Description of Joint
Joint features two web-based collaboration tools; Joint ProsjektHotell and Joint UniZone. Both solutions are SaaS (Software as a Service) rental solutions for interaction between a company and its external suppliers during construction projects.
- Joint ProsjektHotell is a web-based collaboration tool for construction projects: planning phase, design phase, construction phase and operational phase.
- Joint UniZone is an effective and flexible solution for collaborative development projects in the oil and gas industry. The solution supports typical core processes in construction projects.

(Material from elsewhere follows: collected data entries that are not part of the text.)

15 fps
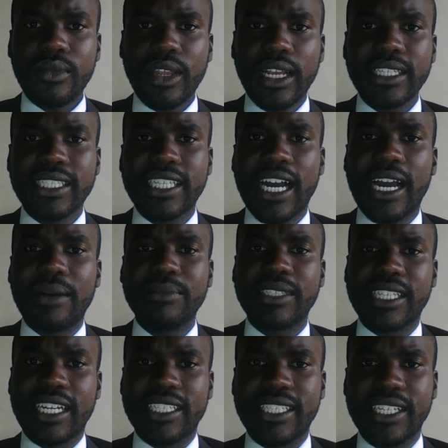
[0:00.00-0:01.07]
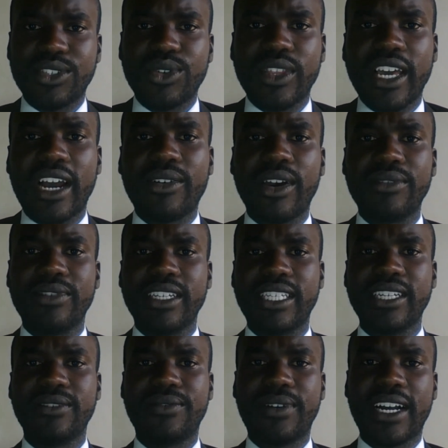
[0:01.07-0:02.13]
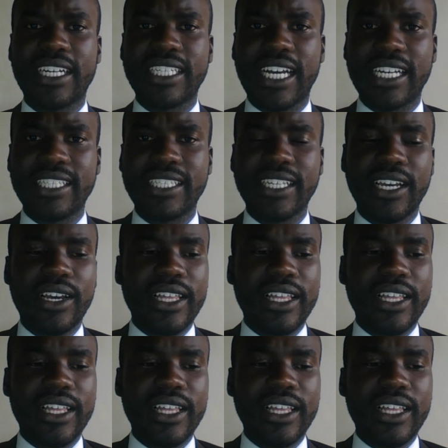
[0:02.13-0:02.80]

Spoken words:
circumstances or the aggravating factors,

Joint was founded in 2001 and has currently over 50 employees. Customers include Norway's and the Nordic region's largest corporations, as well as many small and medium-sized customers. Joint's solutions has over 45,000 users of their solutions ranging from companies such as Statoil, the Norwegian National Rail Administration (Jernbaneverket), the Norwegian Public Roads Administration (Vegveset), Lyse, Oslo 2022, The Norwegian Defence Estates Agency (Forsvarsbygg), Hoegh, M7 Offshore, Hæhre Entreprenør and many more. In addition to its SaaS rental solutions, Joint resells EMC software with hosting and support services.

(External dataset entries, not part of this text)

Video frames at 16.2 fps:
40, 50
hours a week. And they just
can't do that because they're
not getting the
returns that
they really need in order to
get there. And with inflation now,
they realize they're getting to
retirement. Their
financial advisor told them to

For the twelve month period April 1, 2012 through March 31, 2013 Joint's net sales were NOK 120 M and the EBITA resultat amounted to NOK 23 M.
For more information about Joint please visit www.joint.no
Impact on Addnode Group's income and financial position
- The Transaction is expected to improve earnings per share from closing.

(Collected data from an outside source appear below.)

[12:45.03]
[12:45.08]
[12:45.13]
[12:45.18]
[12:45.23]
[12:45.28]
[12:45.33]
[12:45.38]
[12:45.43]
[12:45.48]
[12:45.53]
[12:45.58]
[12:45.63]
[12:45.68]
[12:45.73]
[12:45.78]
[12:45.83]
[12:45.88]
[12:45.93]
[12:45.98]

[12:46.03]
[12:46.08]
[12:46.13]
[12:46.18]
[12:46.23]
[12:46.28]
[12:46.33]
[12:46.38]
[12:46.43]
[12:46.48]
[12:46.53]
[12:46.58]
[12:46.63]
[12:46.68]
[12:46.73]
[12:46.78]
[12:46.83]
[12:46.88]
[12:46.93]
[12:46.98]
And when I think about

- The acquisition cost for the Transaction is maximum NOK 190 M on a cash and debt free basis.
- The Transaction will be paid at closing by a payment of NOK 56 M in cash and such number of Series B shares of Addnode Group which represents a value of NOK 39 M based on the average volume weighted price paid on NASDAQ OMX Stockholm, and the SEK/NOK exchange rate, both calculated from and including June 17, 2013, up to and including July 12, 2013.
- The final cash payment is subject to an adjustment based on the actual net cash position, and the actual level of working capital, in Joint at Closing.
- A maximum conditional purchase price of NOK 95 M in cash is payable if certain targets related to Joint's EBITDA during the period 2013-2015 are achieved. The cash element of NOK 56 M to be paid at closing will be financed by a new three year credit facility.
- Preliminary purchase price allocation is expected to be communicated in Addnode Group's interim report for the period 1 January – 30 September 2013.
Closing and conditions
The closing of the Transaction is expected to take place on August 30, 2013 and is subject to approval from the Norwegian competition authority and that certain other conditions, mainly to the benefit of Addnode Group, are fulfilled or waived.
Addnode Group's segment reporting
From the date of the interim report for the first nine months of 2013, which will be presented on October 25, 2013, the businesses acquired will be reported as part of the Business Area Design Management,
The information in this press release is such that Addnode Group AB must disclose in accordance with the Swedish Securities Markets Act and/or the Financial Instruments Trading Act. The information was released on 2 July 2013 at 08:00am.